Do you remember Alviero Martini?
Radiography of a Made in Italy phenomenon of the 2000s
October 15th, 2021
You've all seen those bags. If we wanted to follow the most trite cliché, they were hung on the arm of some high school teacher, perhaps combined with a pair of Hogans and a shirt by Desigual. They are beige, covered with a pattern reminiscent of a geographical map but, above all, they are one of the most "Italian" cultural artifacts ever – the bags of Alviero Martini. Together with Roccobarocco, Piero Guidi, Guess and O Bag, Alviero Martini is part of a fashion of the "real country" of which perhaps the cultists of Prada and Bottega Veneta ignore the existence, but which outside the strongholds of luxury fashion has solid and very deep roots. It is no coincidence that virtually every Italian old enough to remember the early 2000s recognizes instantly the "bags of the globe" in the same way as he remembers the Veline of Striscia La Notizia, the advertising of Saratoga and the songs of Tiziano Ferro. The brand recognition of Alviero Martini in Italy is total, so much so that in Stileo's ranking of the Top Brands of 2020 the brand also surpasses Versace, Dolce & Gabbana and Gucci – perhaps one of the reasons why its business fell by only 15% during the lockdown, while its e-commerce grew by 50% while maintaining a positive EBITDA. Irene Ferrario, the brand's marketing manager, recently told Pambianco that the brand esteems «to close 2021 with numbers that will even exceed the pre-Covid levels of two years ago».

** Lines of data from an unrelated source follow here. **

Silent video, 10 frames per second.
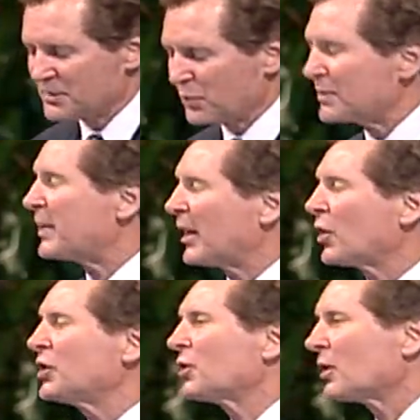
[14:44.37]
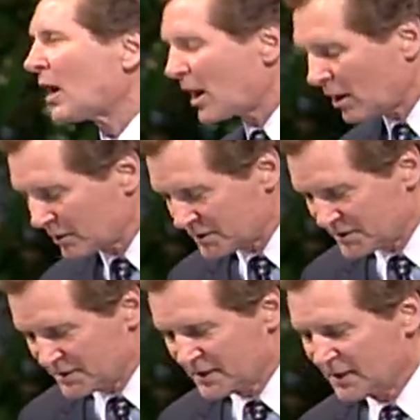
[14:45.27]
"Prepare your
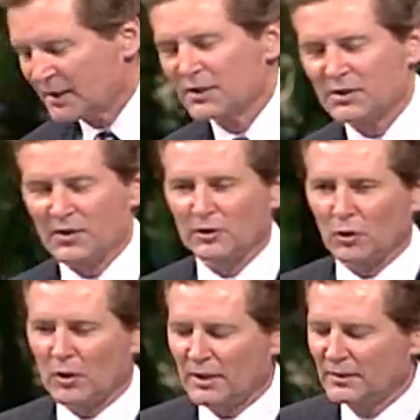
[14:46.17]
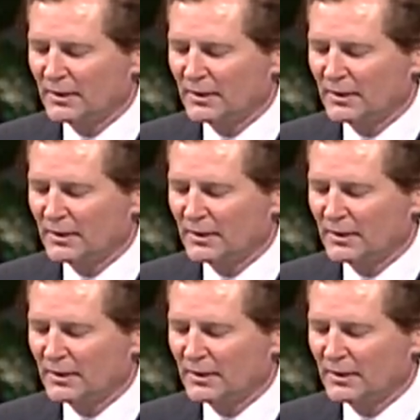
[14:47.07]
hearts to the Lord.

A result due to a very strong presence in the media and in the collective consciousness. Only this year, the brand has collaborated with the Milanese rapper Shiva on a capsule collection, exploiting his 867,000 followers to gain street cred at Gen Z, and has had as protagonists of its campaign two popular celebrities: one is an Olympic fencer, Rossella Fiamingo, who during the Tokyo Olympics showed her almost 300,000 followers the video and shots of her campaign for the brand; the other is Licia Nunez, who has almost 400,000 followers and who this year participated in the GF Vip, a program that has a 19% share, making various Martini name-drops during the program as well as various Instagram lives with him in person during the pandemic. Also on television, then, Martini dressed the entire cast of Donnavventura in 2021, a program with 400,000 thousand viewers, while in April 2020 he appeared live on Live - Non è la D'Urso. The bags of the brand's latest collection also appeared in September and October last year on members of Treasure, a K-Pop band with 3.8 million followers.
All appearances that are very much under the radar compared to the world of traditional fashion, but whose popular appeal is great. So much so that, today, Geo baby carriers and purses have returned to appear worn by the youngest, thanks to the nostalgia for the aesthetics of the early 2000s, their arrival in the vintage markets and their iconic status. In Milan you can often see them, in the Darsena, in the squares outside the center and in the buses that line the suburbs. Scrolling through Twitter the users who comment on the apparitions are not lacking. A Milanese man wrote last January: «Can you explain to me why teenagers are all wearing those shoulder bags like valets? Almost all by Alviero Martini». A girl from Rome, in a Twitter exchange about the outfits of teenagers in the suburbs describes their uniform: «An horrible red tracksuit, Alviero Martini shoulder bags and Air Max sneakers». Another one, writes from an undescribed location: «I'm on the train and I had spotted a cute guy until I see the belt: Alviero Martini».
nessuno
— fra + louis (@louisvsun) December 11, 2020
le prof all'elementari pic.twitter.com/RDrq3f3Xjc
In these last tweets a generational divide is perceived: to react to the return of Alviero Martini in the Gen Z wardrobe tend to be the Millennials, who still associate the brand's bags with their school teachers, mothers, aunts. This is because the success that defined the brand in the 90s, due to the recognizability and relative discretion of its signature print, together with its accessible price range, which made it for a long time an aspirational symbol for the middle class of all Italy, did not pass to subsequent generations – so the real novelty was first fast fashion with its thousand styles of bags at a good price, and then the secondhand whose birth gave new audiences access to luxury that until then had no precedent. In the 90s, in fact, outside the big metropolises, the "globe bags" represented an example of inclusive and democratic fashion but above all accessible. Martini's bags were able to bring the aspiration of a "more" to huge segments of the public that until recently had had to shop in the same two or three boutiques that were located in their province, having to choose between decidedly limited options. An entire context that the arrival of fast fashion and its widespread distribution swept away.
If the success of Alviero Martini at the turn of the late '90s and early 2000s was linked to the need for consumers ignored by mainstream fashion, his silent comeback today, in 2021, represents a new snapshot of the next generation of consumers: the slow return of Alviero Martini is also the return of vintage, secondhand and archive, the appearance of a new aspirational fashion alternative to the most immediately obvious proposals offered by the luxury market and above all a set of cultural references radically different from that of the generation that preceded them.